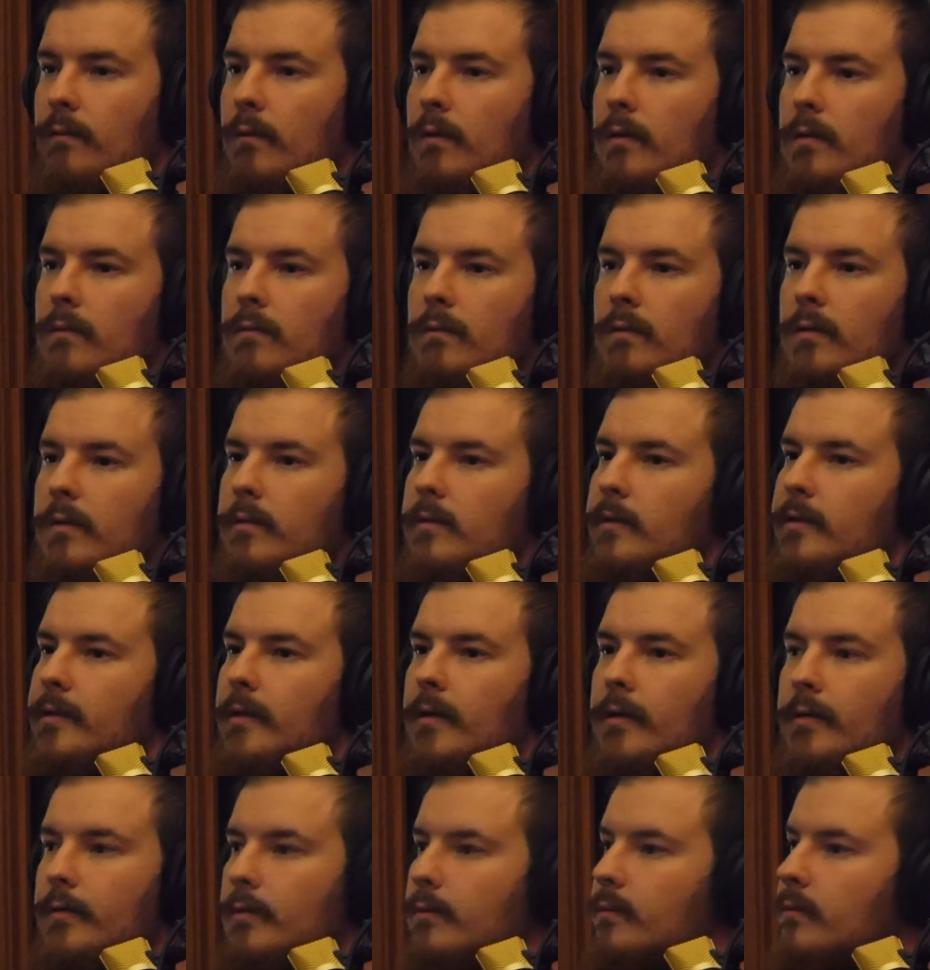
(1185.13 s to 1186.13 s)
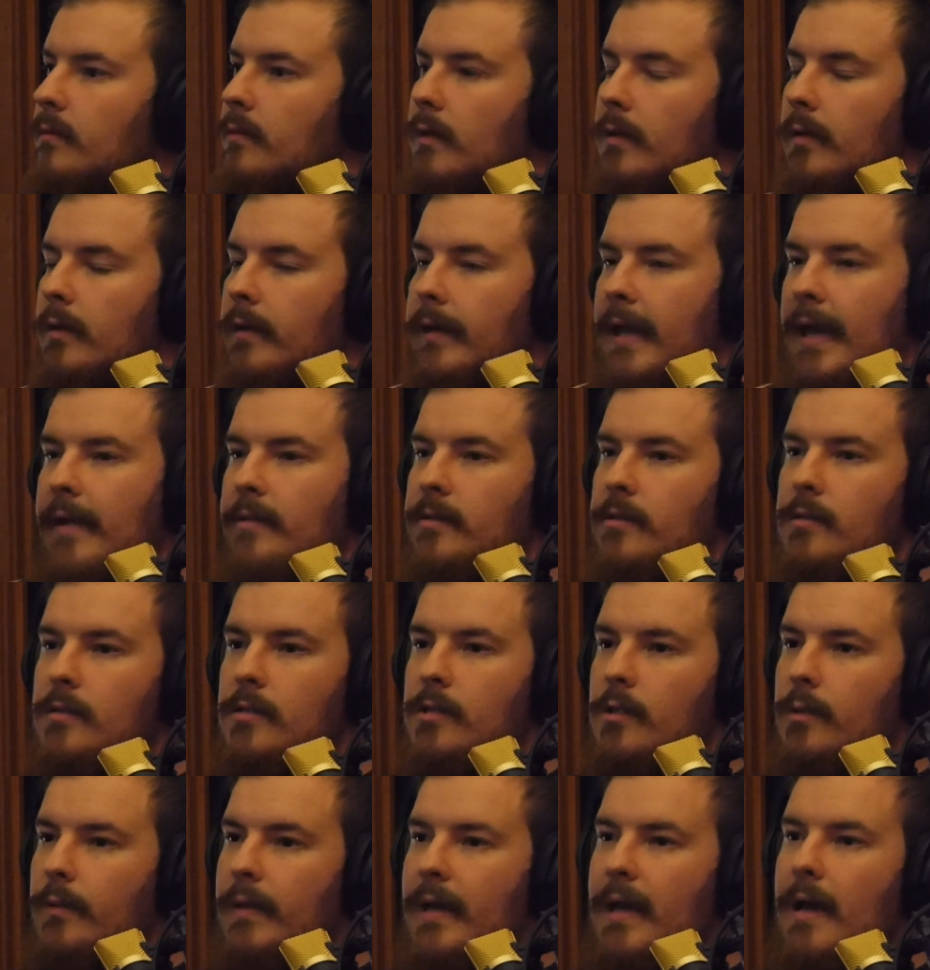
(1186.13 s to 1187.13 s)
What
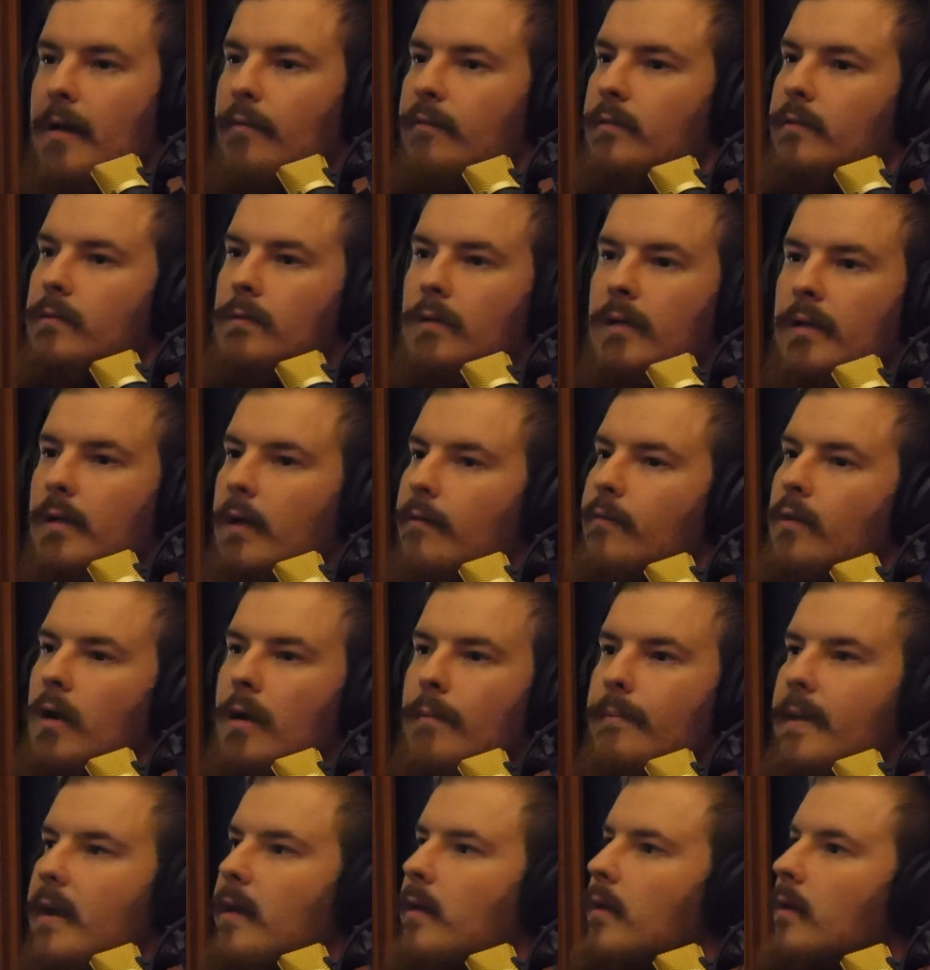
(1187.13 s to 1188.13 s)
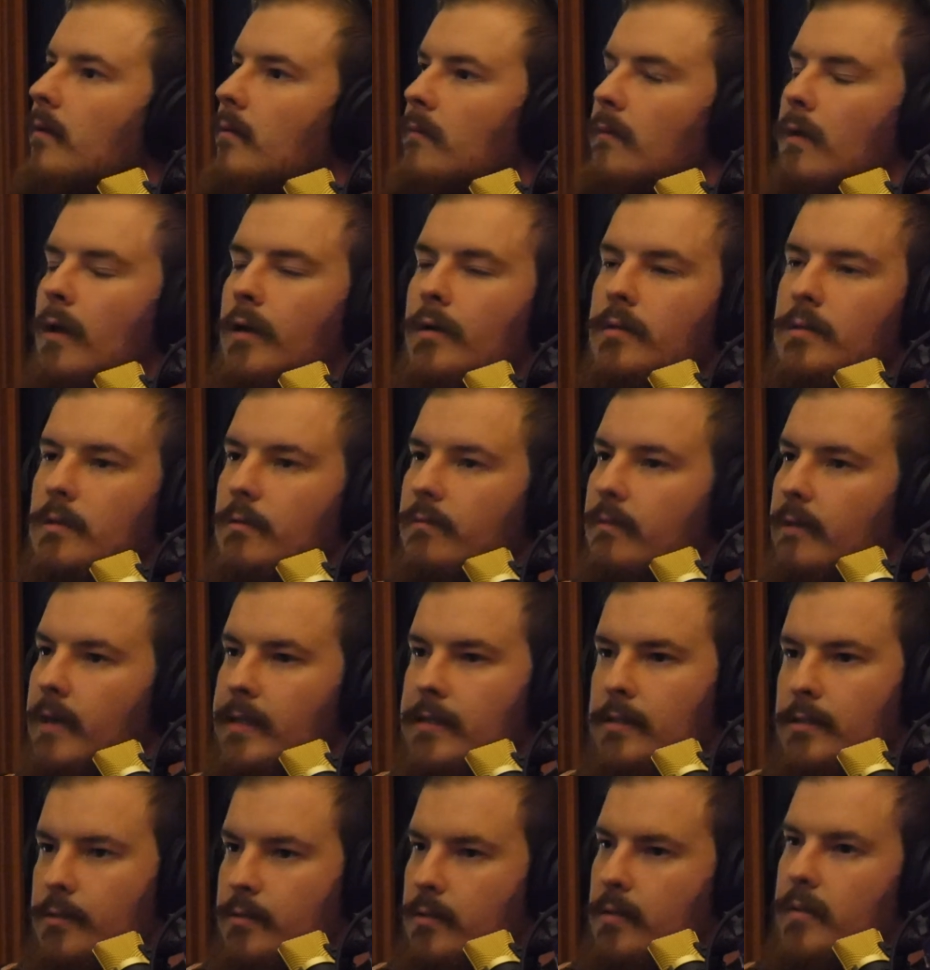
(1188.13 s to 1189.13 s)
locations do we have? I've got a mate that owns a
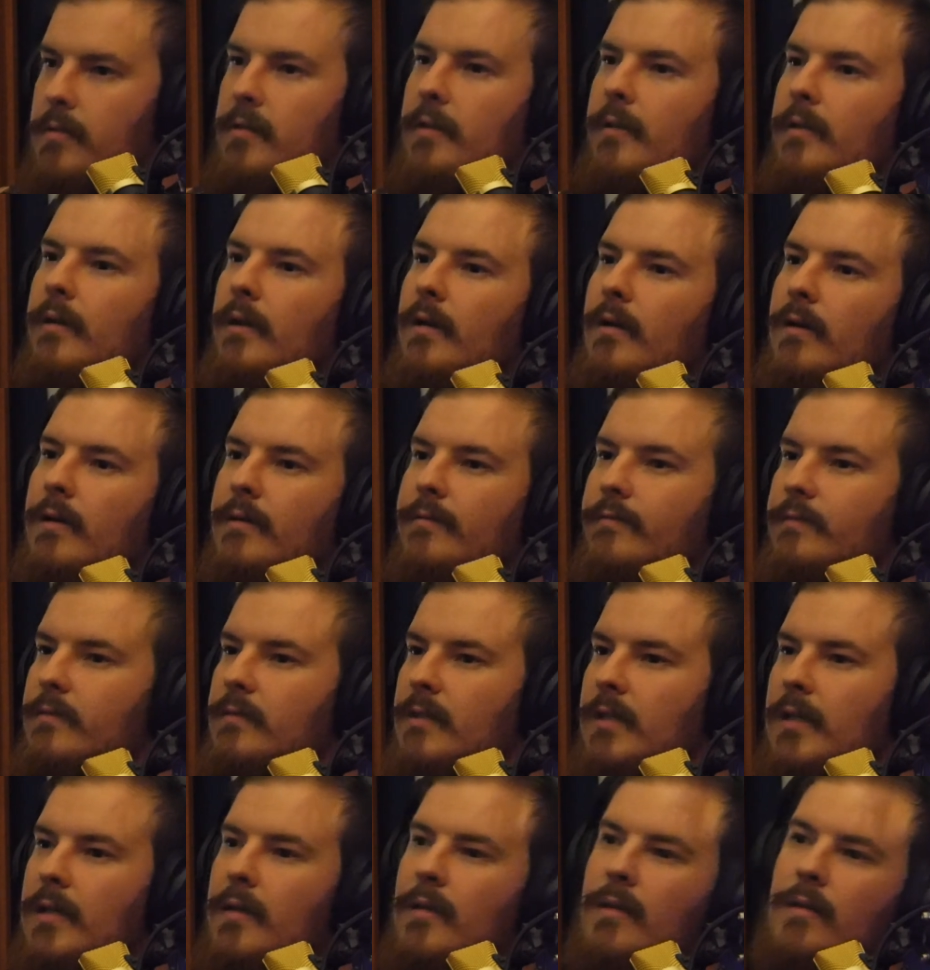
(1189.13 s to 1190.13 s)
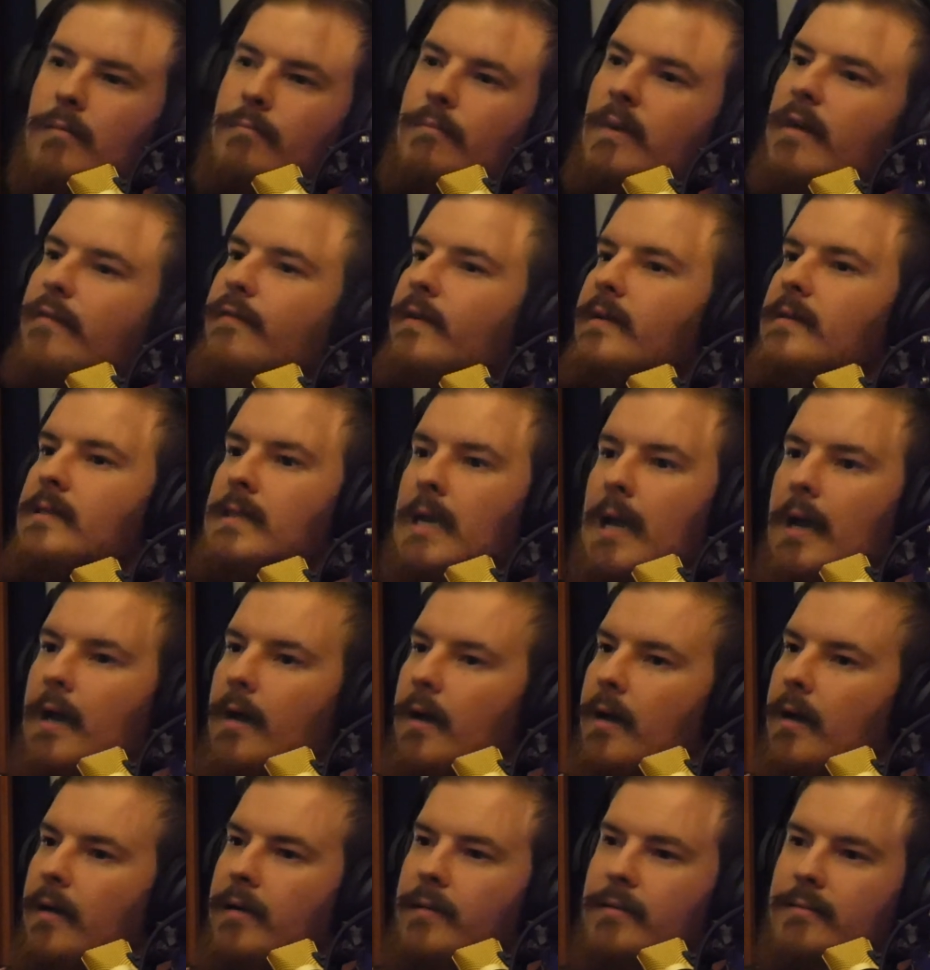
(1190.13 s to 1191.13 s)
restaurant. You know, my friend's
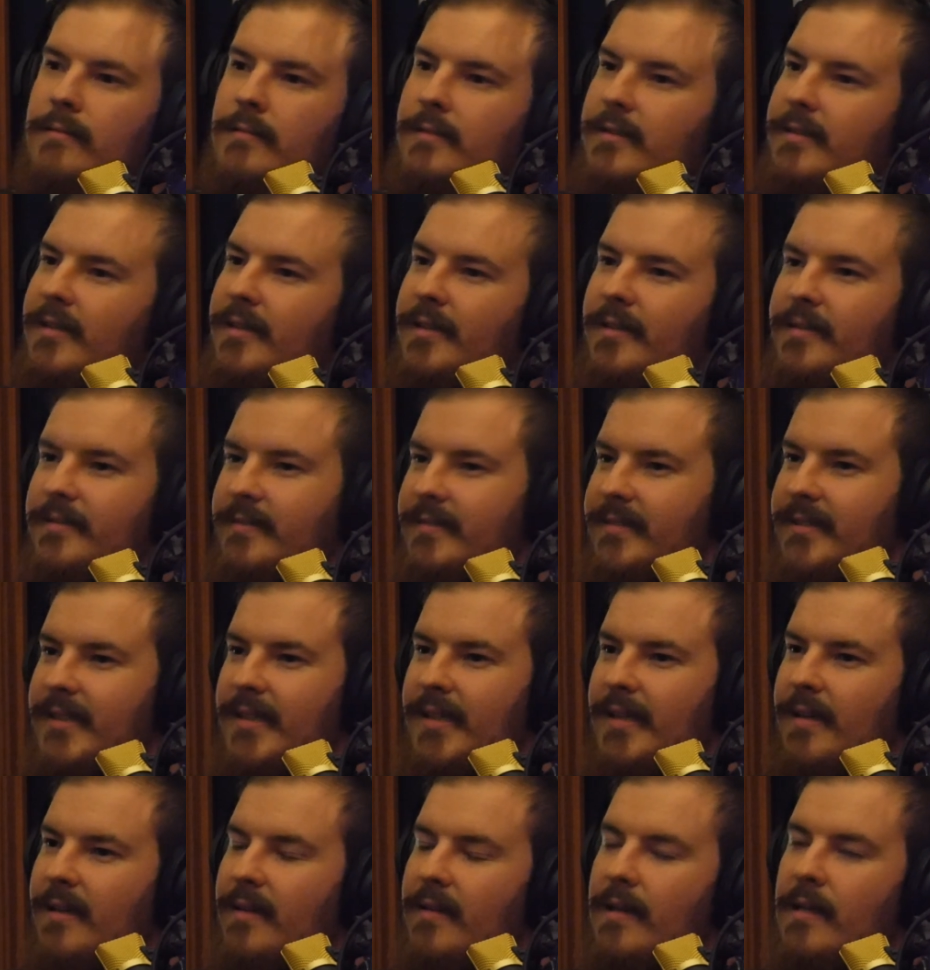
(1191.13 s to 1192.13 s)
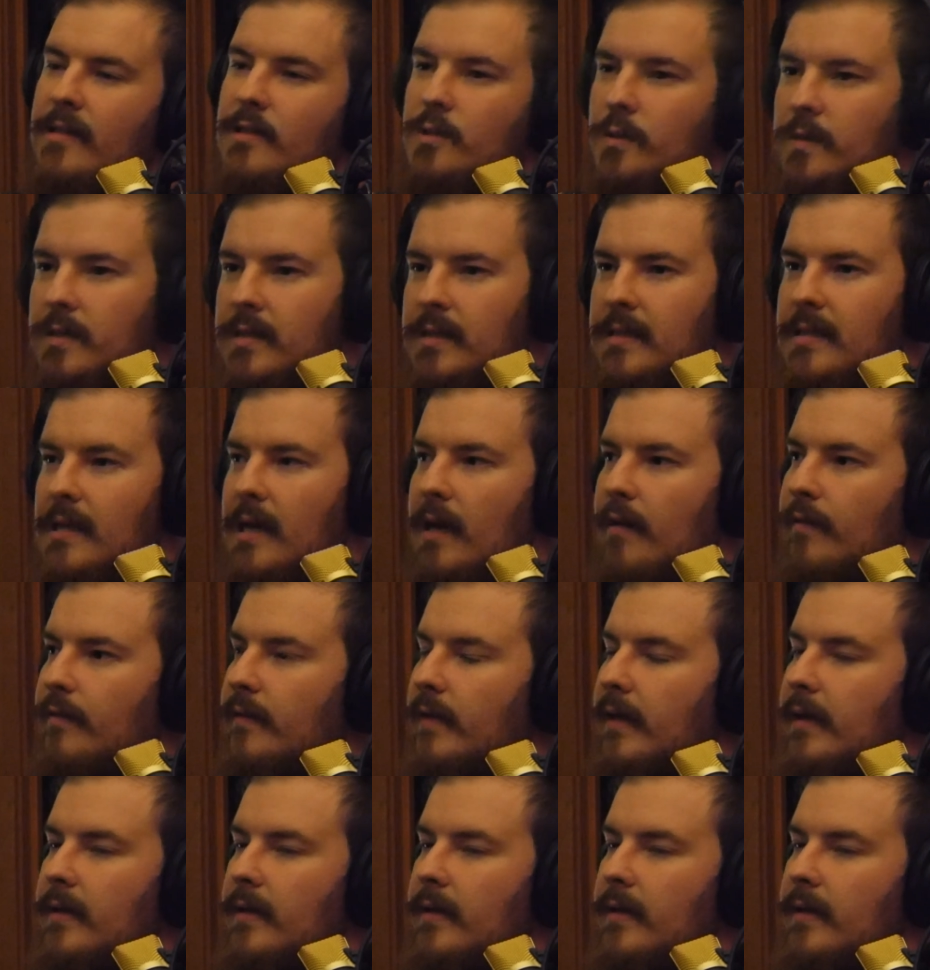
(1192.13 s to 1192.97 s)
car. You know, that sort of stuff.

+++++

Work instruction – The line containing "(1189.13 s to 1190.13 s)" and every line after it, up to the last line of the data, should be returned exactly, without the pictures.

Finished task –
(1189.13 s to 1190.13 s)
(1190.13 s to 1191.13 s)
restaurant. You know, my friend's
(1191.13 s to 1192.13 s)
(1192.13 s to 1192.97 s)
car. You know, that sort of stuff.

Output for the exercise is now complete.